WORK TASK
Write the listing out again word for word, leaving each picture behind.
====
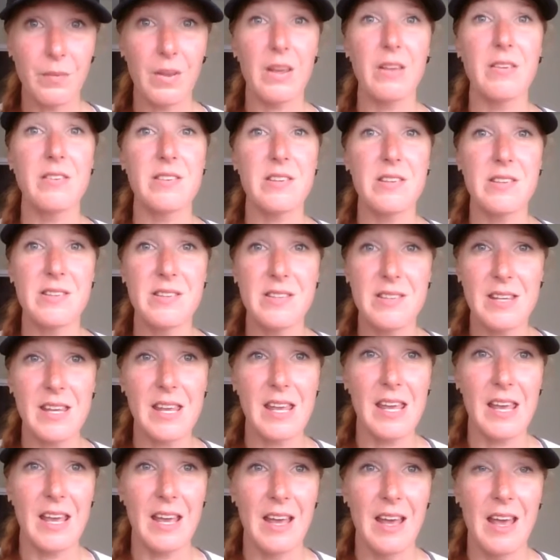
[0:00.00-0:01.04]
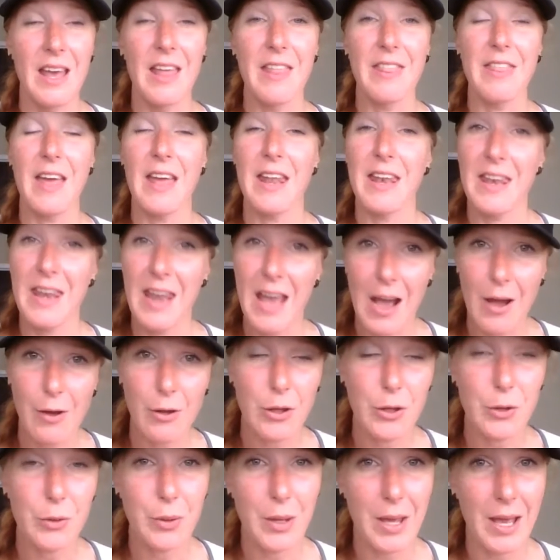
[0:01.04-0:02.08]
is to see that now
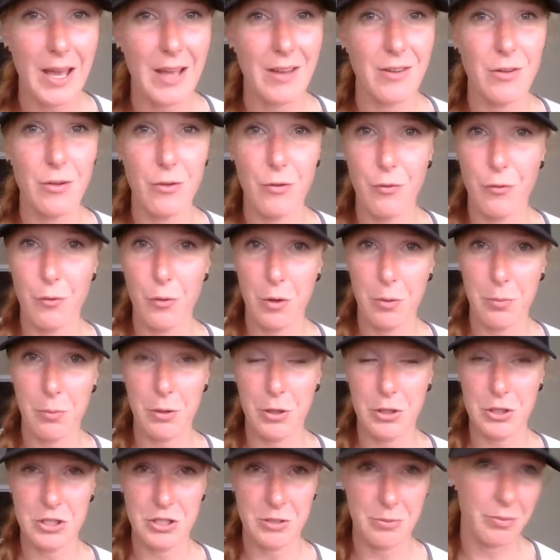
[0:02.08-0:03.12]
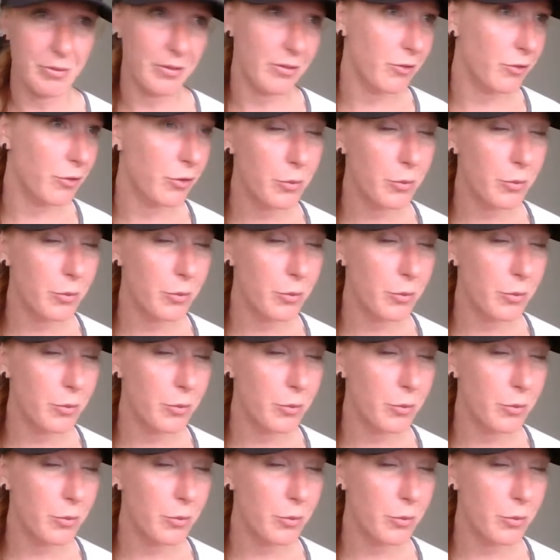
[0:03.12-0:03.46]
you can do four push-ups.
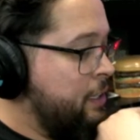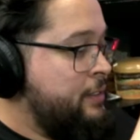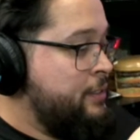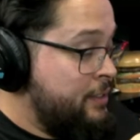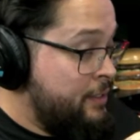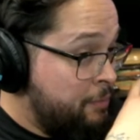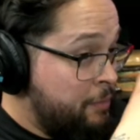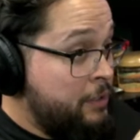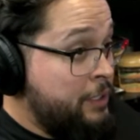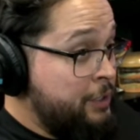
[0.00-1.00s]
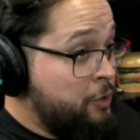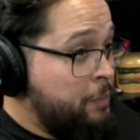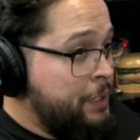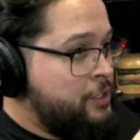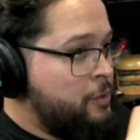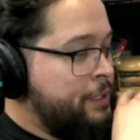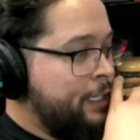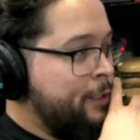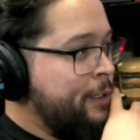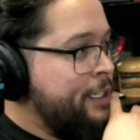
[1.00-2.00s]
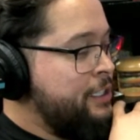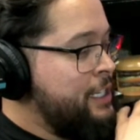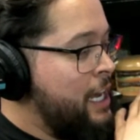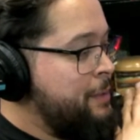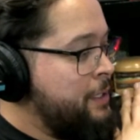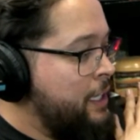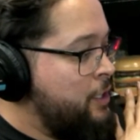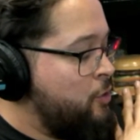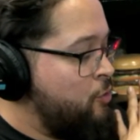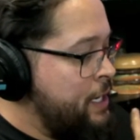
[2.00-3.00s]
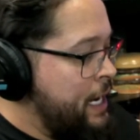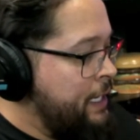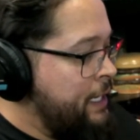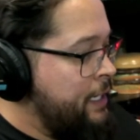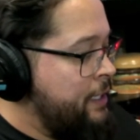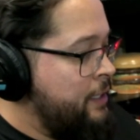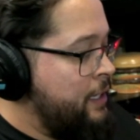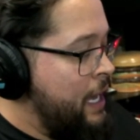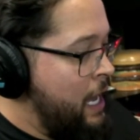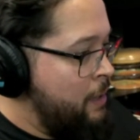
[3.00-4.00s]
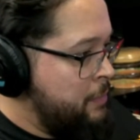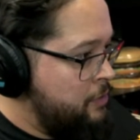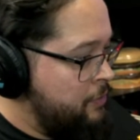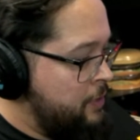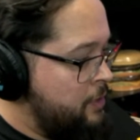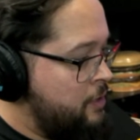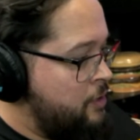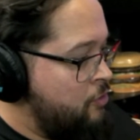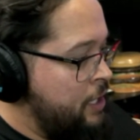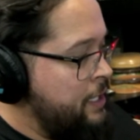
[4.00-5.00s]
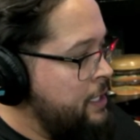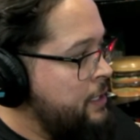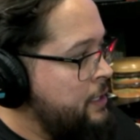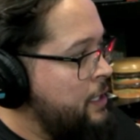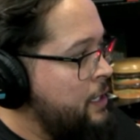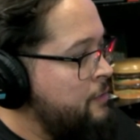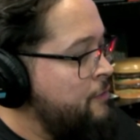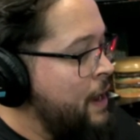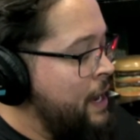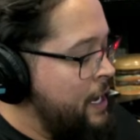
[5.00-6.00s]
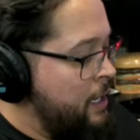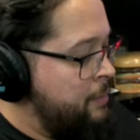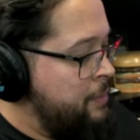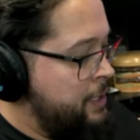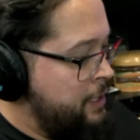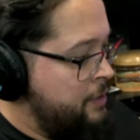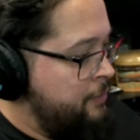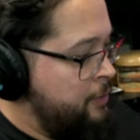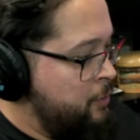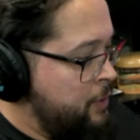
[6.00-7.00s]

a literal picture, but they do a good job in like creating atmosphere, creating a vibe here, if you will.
====
FINISHED EXERCISE
[0:00.00-0:01.04]
[0:01.04-0:02.08]
is to see that now
[0:02.08-0:03.12]
[0:03.12-0:03.46]
you can do four push-ups.
[0.00-1.00s]
[1.00-2.00s]
[2.00-3.00s]
[3.00-4.00s]
[4.00-5.00s]
[5.00-6.00s]
[6.00-7.00s]

a literal picture, but they do a good job in like creating atmosphere, creating a vibe here, if you will.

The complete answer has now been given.